+++ Records for processing
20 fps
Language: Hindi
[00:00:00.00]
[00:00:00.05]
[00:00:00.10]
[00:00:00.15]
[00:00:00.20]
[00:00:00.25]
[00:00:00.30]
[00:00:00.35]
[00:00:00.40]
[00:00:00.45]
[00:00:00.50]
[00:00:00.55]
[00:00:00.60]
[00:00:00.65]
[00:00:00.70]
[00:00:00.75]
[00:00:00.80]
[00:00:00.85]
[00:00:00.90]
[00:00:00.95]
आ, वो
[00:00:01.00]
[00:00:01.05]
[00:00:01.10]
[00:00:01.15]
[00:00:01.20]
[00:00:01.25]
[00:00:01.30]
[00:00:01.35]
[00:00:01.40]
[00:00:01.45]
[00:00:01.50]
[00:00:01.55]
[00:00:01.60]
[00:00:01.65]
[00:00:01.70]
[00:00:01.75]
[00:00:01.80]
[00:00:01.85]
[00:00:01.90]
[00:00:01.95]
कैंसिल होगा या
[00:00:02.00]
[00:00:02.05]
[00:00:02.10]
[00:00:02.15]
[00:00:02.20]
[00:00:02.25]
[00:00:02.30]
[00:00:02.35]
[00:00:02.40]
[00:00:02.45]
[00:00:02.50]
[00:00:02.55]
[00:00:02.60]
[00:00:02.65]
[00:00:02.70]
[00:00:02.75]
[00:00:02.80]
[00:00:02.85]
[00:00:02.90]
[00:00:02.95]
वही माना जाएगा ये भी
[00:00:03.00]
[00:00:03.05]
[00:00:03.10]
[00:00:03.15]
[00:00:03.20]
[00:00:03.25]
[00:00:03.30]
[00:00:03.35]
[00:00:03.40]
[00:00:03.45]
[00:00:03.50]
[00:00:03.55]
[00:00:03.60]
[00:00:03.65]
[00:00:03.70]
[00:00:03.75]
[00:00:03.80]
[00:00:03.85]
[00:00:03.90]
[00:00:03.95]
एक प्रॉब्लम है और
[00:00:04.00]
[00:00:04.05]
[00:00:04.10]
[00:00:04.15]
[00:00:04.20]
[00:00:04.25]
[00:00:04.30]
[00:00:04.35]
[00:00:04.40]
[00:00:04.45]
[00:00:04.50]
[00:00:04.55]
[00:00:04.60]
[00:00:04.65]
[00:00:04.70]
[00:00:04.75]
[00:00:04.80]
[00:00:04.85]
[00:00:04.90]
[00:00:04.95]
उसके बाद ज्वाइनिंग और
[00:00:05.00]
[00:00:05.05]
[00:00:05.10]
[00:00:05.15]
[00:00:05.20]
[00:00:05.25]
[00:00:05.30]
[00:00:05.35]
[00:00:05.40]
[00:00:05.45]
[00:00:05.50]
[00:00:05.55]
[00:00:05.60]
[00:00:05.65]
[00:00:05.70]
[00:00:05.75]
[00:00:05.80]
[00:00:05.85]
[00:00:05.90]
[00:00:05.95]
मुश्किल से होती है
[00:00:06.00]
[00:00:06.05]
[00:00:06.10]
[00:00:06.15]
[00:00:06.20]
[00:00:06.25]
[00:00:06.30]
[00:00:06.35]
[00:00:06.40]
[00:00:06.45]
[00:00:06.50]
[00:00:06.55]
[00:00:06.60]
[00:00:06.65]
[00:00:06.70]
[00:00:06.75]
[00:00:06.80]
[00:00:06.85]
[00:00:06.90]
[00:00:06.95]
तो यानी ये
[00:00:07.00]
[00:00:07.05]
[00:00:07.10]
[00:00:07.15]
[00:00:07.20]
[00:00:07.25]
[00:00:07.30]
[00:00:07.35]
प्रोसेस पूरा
++++++
> **Your goal**
The expected output is the exact run of lines from the start of the entries through the line with "[00:00:01.65]", inclusive.

> **Answer space**
20 fps
Language: Hindi
[00:00:00.00]
[00:00:00.05]
[00:00:00.10]
[00:00:00.15]
[00:00:00.20]
[00:00:00.25]
[00:00:00.30]
[00:00:00.35]
[00:00:00.40]
[00:00:00.45]
[00:00:00.50]
[00:00:00.55]
[00:00:00.60]
[00:00:00.65]
[00:00:00.70]
[00:00:00.75]
[00:00:00.80]
[00:00:00.85]
[00:00:00.90]
[00:00:00.95]
आ, वो
[00:00:01.00]
[00:00:01.05]
[00:00:01.10]
[00:00:01.15]
[00:00:01.20]
[00:00:01.25]
[00:00:01.30]
[00:00:01.35]
[00:00:01.40]
[00:00:01.45]
[00:00:01.50]
[00:00:01.55]
[00:00:01.60]
[00:00:01.65]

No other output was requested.